EXERCISE BRIEF - Wherever a picture appears, skip it and retype the rest of the data exactly.

[Saved data entries]
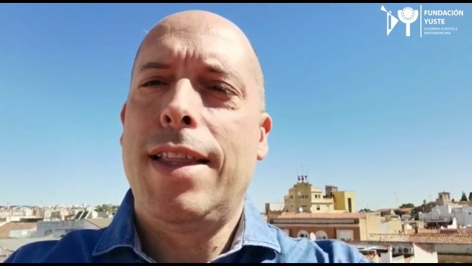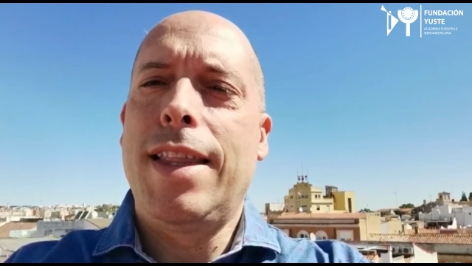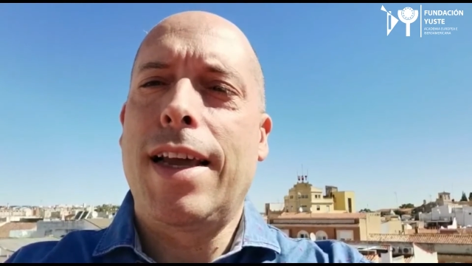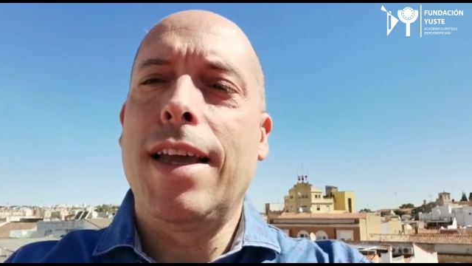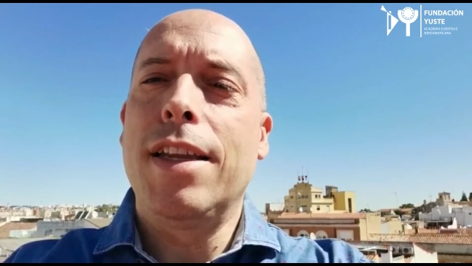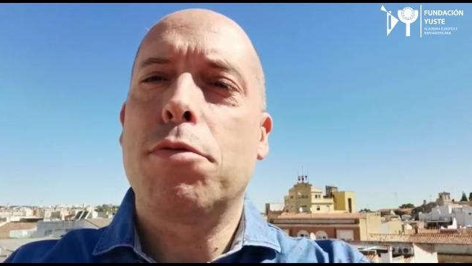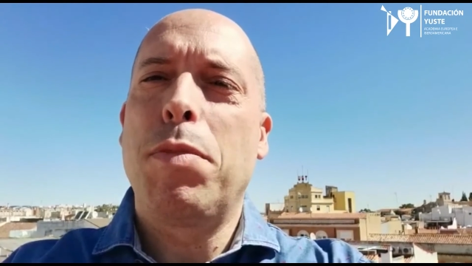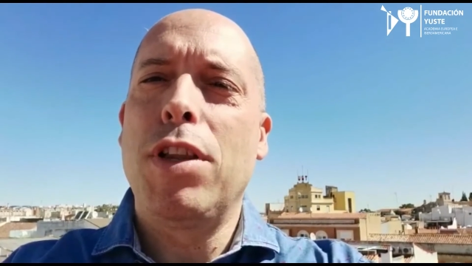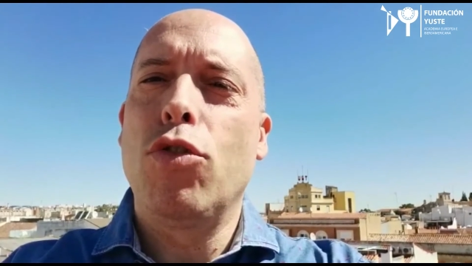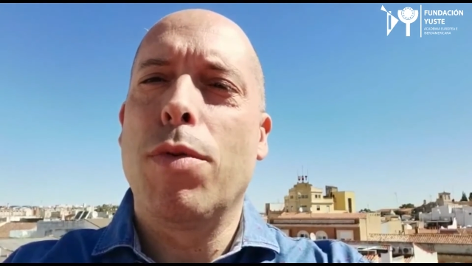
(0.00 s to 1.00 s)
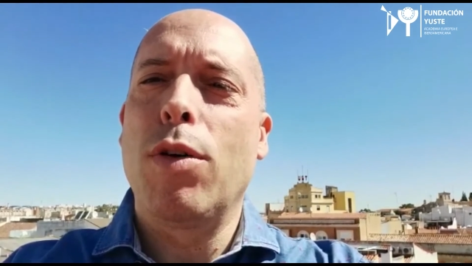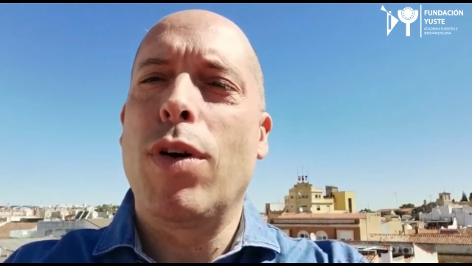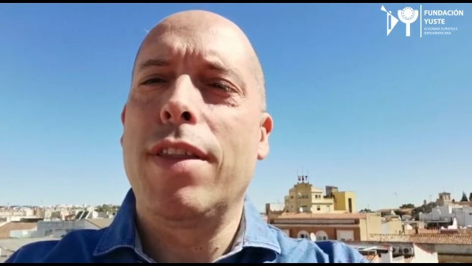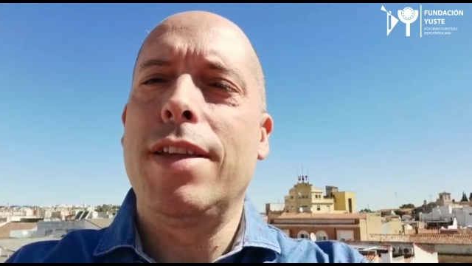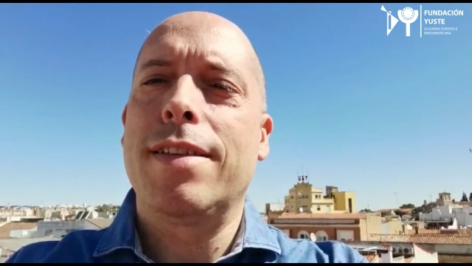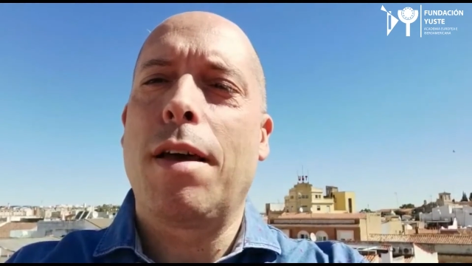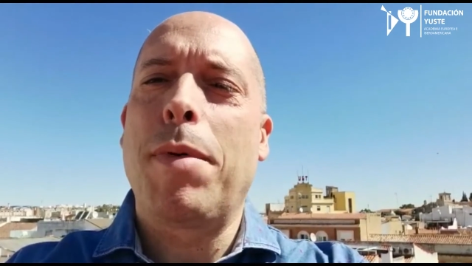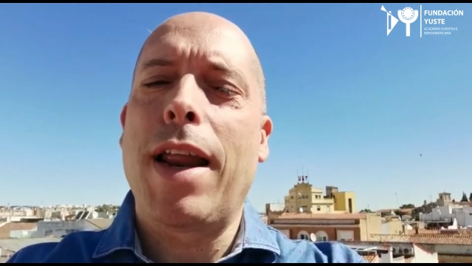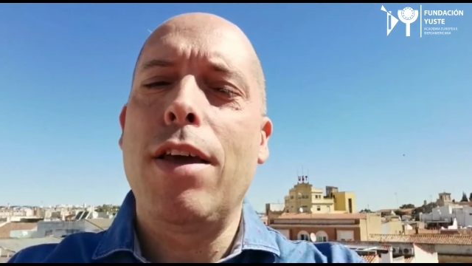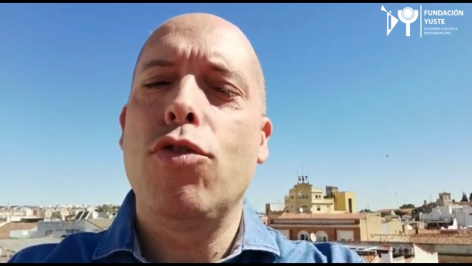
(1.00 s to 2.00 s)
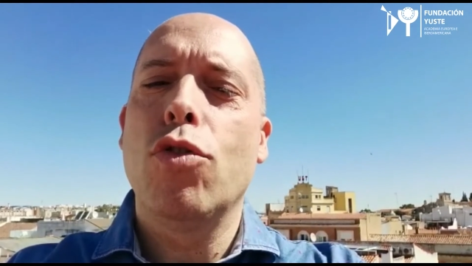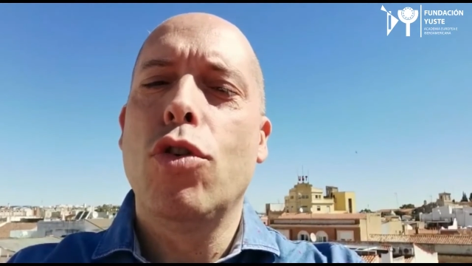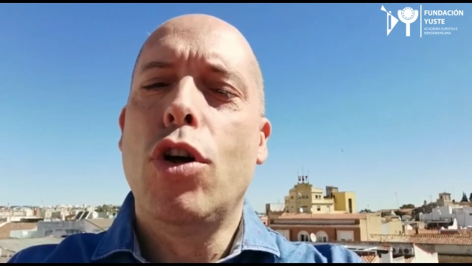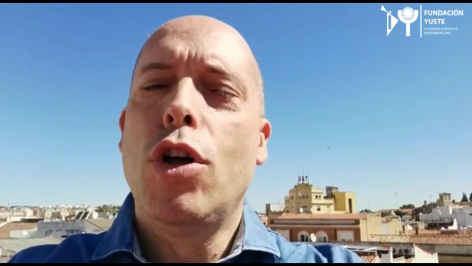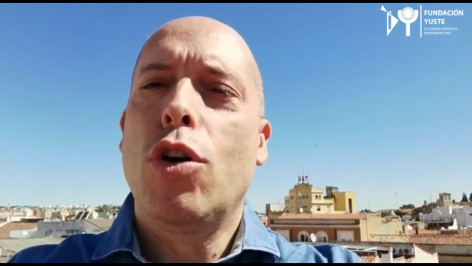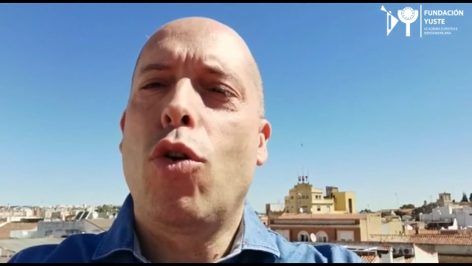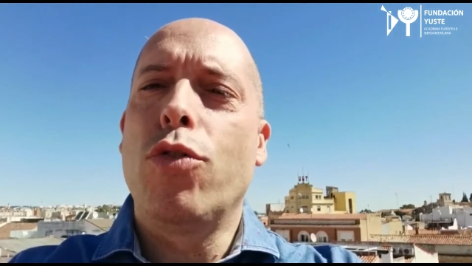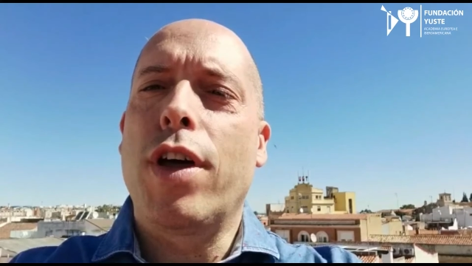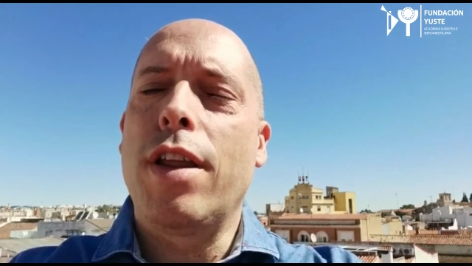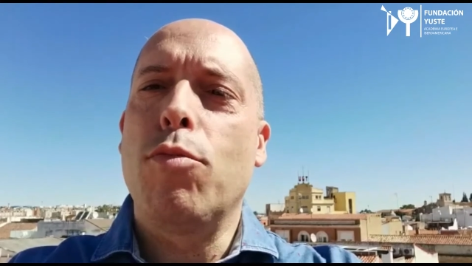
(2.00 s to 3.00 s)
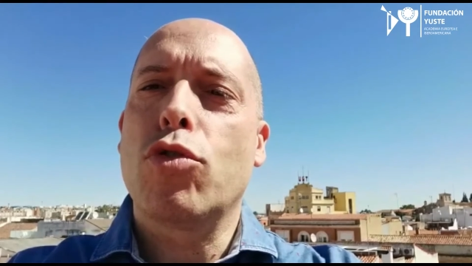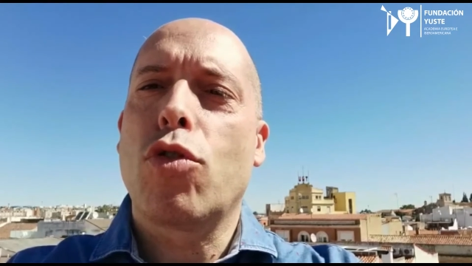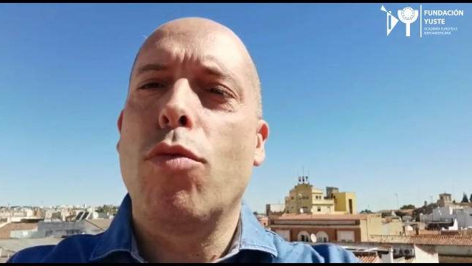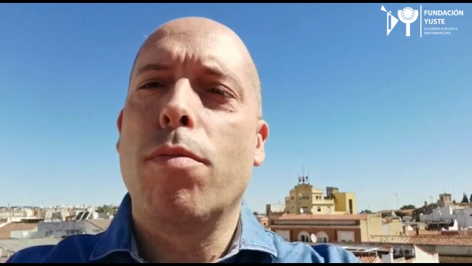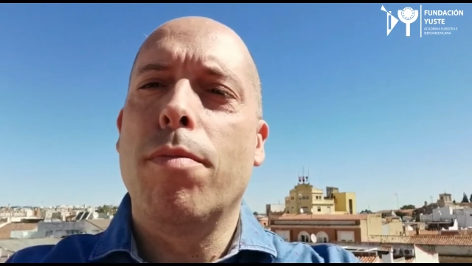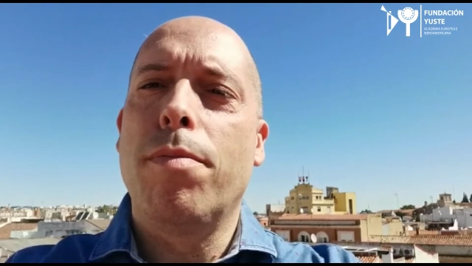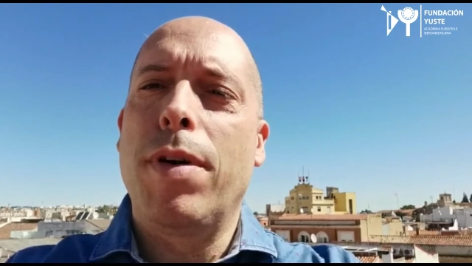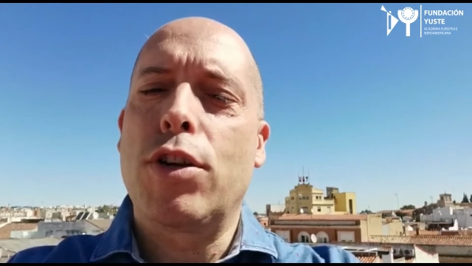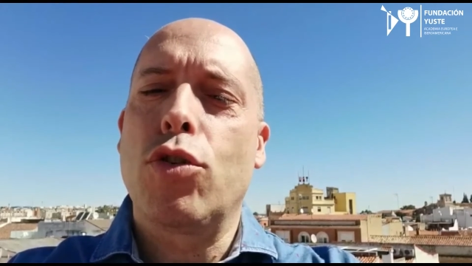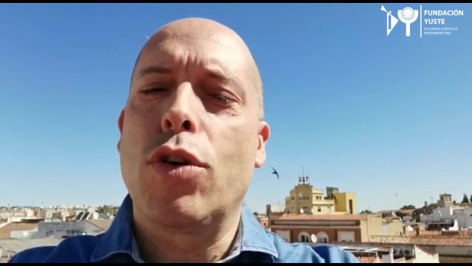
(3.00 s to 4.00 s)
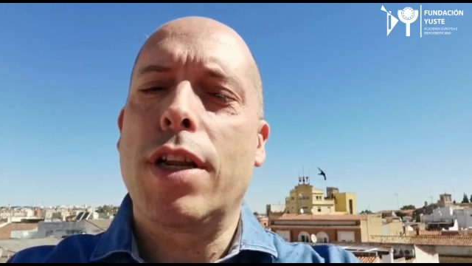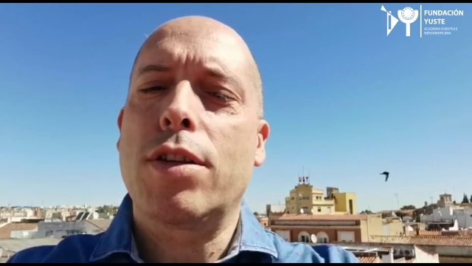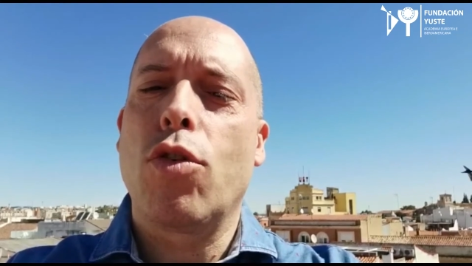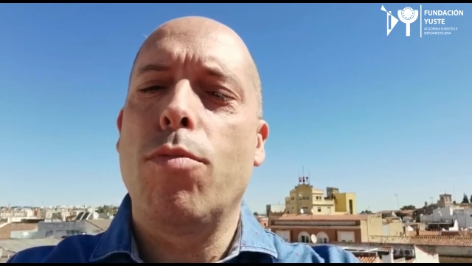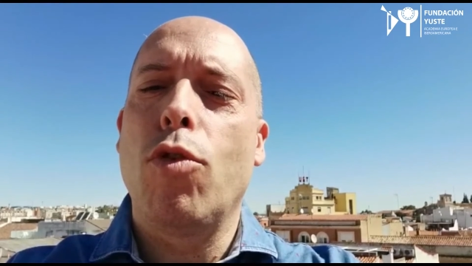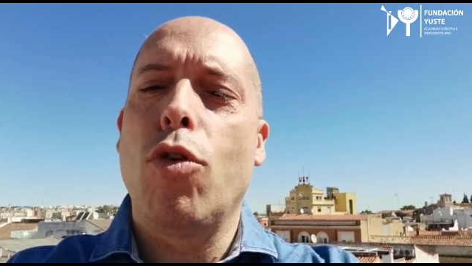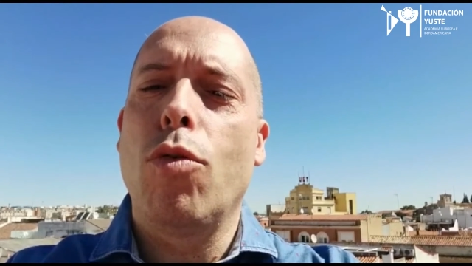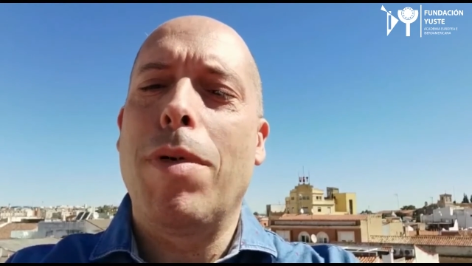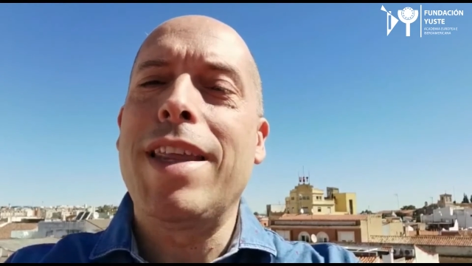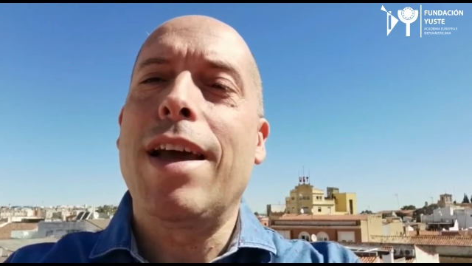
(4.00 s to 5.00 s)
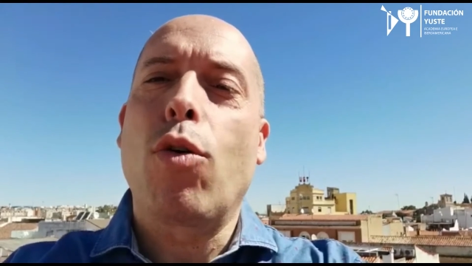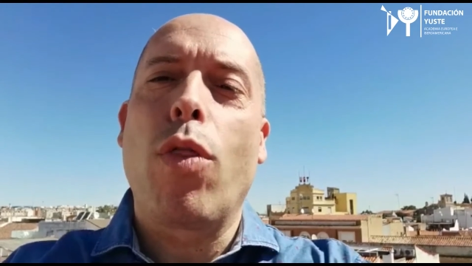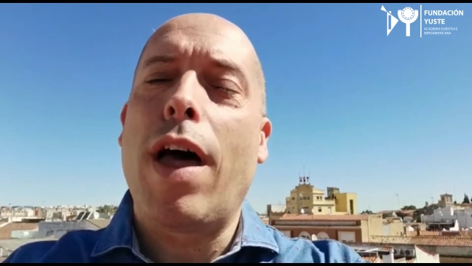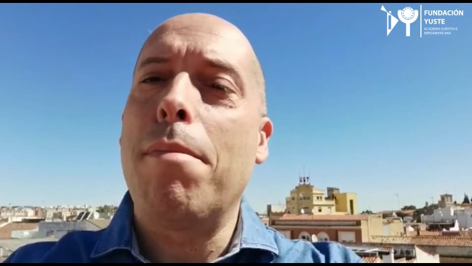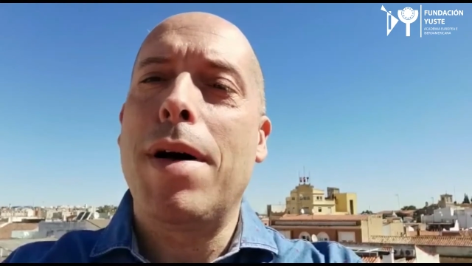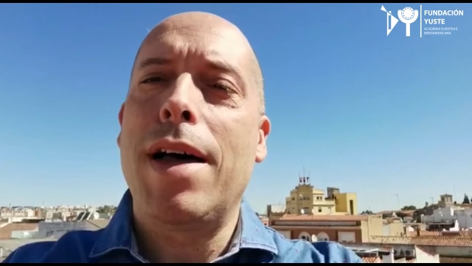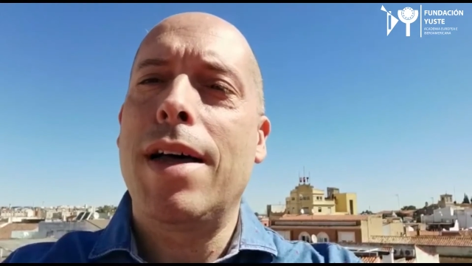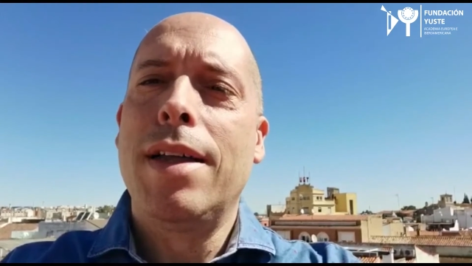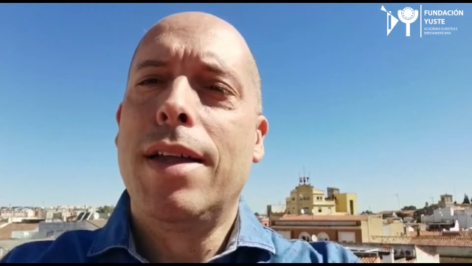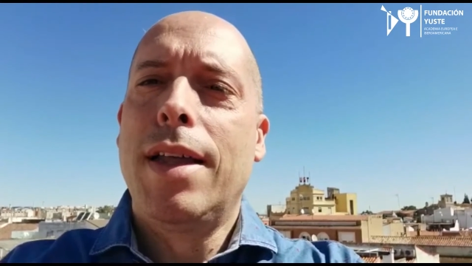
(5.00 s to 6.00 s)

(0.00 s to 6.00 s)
de aquel espíritu vanguardista. Para ello contaremos con personas como María Kodama,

THE ANSWER -
(0.00 s to 1.00 s)
(1.00 s to 2.00 s)
(2.00 s to 3.00 s)
(3.00 s to 4.00 s)
(4.00 s to 5.00 s)
(5.00 s to 6.00 s)

(0.00 s to 6.00 s)
de aquel espíritu vanguardista. Para ello contaremos con personas como María Kodama,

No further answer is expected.